The companies also benefit from establishing a process and making it auditable - this enables them to measure the process and improve it over time, and also establish to both internal stakeholders and external regulatory authorities that they are using best practices and exercising an appropriate standard of care, he said.

When asked what computer forensics will look like in the future, Demirjian said it will no longer exist in its current form. “It will become much more focused on prevention. It will change in the way data recovery has evolved. Once people started to lose their data, they started using remote back-up to prevent it. The same thing will occur with forensics. Companies will put into place forensic applications so that if something happens, they have the data and the ability to track what happened. They will no longer need to preserve the hardware.”

He said the companies will employ a service that records all actions and functions and simply request a review of the logs. All information will be stored forensically to ensure reliability.

An example of forensics

Tanium provided an example where a network monitoring device issues an alert indicating that a corporate workstation, "Alice," has communicated with the IP address of an internet host associated with an attacker, "Eve."

An investigator first needs to figure out why Alice communicated with Eve's IP address. Is the host infected with malware? If so, how did it get on the system, and what artifacts can be used to find similarly impacted systems? Was Alice used to access other systems or resources, or was the incident contained to a single host? What was Eve's ultimate objective?

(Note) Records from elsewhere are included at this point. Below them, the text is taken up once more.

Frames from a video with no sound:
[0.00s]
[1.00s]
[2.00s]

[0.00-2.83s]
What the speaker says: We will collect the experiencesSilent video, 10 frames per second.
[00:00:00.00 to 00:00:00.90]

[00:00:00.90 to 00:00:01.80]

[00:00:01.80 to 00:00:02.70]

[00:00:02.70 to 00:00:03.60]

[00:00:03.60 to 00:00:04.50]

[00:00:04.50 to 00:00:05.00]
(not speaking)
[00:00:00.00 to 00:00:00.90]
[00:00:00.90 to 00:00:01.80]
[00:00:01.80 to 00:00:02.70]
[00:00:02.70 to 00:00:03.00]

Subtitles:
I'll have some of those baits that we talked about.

If Alice already has an EDR product that provides continuous recorder capabilities, an investigator might first review its telemetry feed and search for Eve's IP address (10.10.10.135). This can identify the context (time, associated process / malware, associated user account) for each connection event.

forensics 1 Tanium

Analyst performs a deep dive on AlphaPC via Tanium Trace to investigate the IP address belonging to Eve

Next, the analyst can pivot on these findings and conduct timeline analysis to identify the events that preceded the malware's introduction to the host, and malicious activity associated with it (which may be "manually" driven by Eve or fully automated). For example, the investigation might indicate that the malware was introduced to the system through a malicious email that uses a document containing malware. Following the infection, telemetry may have recorded that Eve used the malware to steal the user's credentials and attempt lateral access to other systems within Alice's corporate environment.

forensics 2 Tanium

The malicious Excel document drops the malware Z4U8K1S8.exe. The attacker then interacts with the system through a command and control session. Tanium Trace records the processes and activity performed by the attacker.

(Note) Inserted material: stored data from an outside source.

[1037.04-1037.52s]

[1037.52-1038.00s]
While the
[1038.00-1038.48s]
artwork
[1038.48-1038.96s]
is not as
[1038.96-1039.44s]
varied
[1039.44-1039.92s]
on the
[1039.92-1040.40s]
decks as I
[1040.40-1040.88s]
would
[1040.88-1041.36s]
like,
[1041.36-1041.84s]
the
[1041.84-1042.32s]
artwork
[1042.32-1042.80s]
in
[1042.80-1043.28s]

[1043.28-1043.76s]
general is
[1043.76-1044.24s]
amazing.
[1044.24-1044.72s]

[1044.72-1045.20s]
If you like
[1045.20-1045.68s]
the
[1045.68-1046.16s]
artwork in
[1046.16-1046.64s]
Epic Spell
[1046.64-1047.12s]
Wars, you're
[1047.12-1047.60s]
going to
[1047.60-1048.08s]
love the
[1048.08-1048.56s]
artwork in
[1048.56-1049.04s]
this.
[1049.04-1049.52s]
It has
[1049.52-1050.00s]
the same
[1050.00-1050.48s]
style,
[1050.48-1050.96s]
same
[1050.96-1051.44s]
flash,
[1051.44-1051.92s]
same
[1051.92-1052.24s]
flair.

If Alice's system doesn't have an EDR "flight recorder" running, an investigator can still piece together the same sort of timeline summarized above using the system's native sources of evidence. However, this incurs a greater level of effort and higher likelihood of gaps in the timeline.

forensics 3 Tanium

Analyst will then create IOC's (Indicators of Compromise) from information identified during investigation

After the incident has been triaged on Alice's system, an investigator likely has numerous artifacts or Indicators of Compromise that describe Eve's tradecraft -- i.e., her tools, tactics, and procedure. These can be used to search forensic evidence and telemetry across the entire enterprise in the hopes of identifying additional systems that the attacker has impacted. This leads to further deep-dive forensic analysis on newly discovered hosts. The process repeats until an investigator feels they have comfortably scoped the incident, understands its root cause and impact, and is prepared to remediate.